◆ **PROMPT**:
The output has to be the full set of records, reproduced exactly, minus any picture.

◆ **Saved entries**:
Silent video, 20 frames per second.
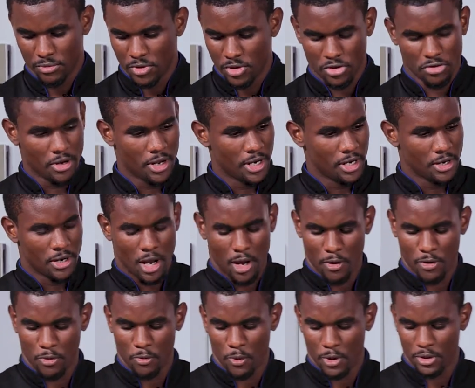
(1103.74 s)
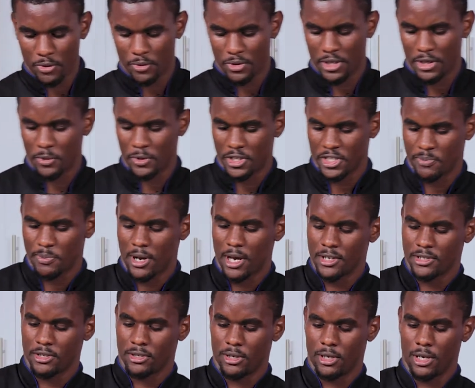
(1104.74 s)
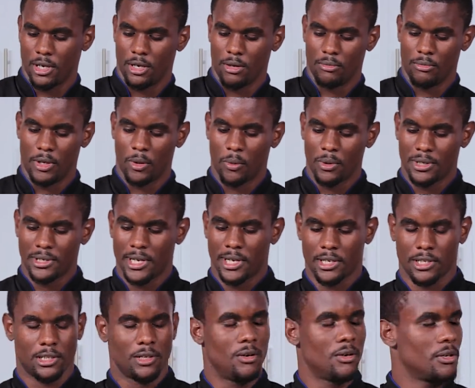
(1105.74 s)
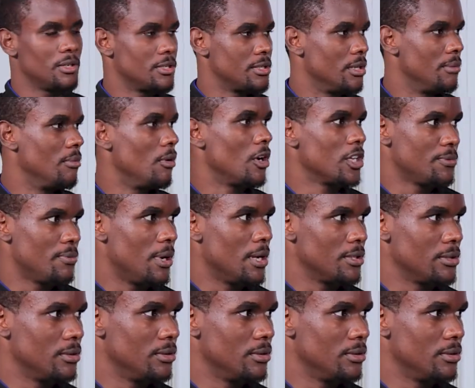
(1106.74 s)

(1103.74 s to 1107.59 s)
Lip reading: Straight in. Now, the one thing with this pasta, it wouldn't take as long as the box pasta.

◆ **SOLVED EXERCISE**:
Silent video, 20 frames per second.
(1103.74 s)
(1104.74 s)
(1105.74 s)
(1106.74 s)

(1103.74 s to 1107.59 s)
Lip reading: Straight in. Now, the one thing with this pasta, it wouldn't take as long as the box pasta.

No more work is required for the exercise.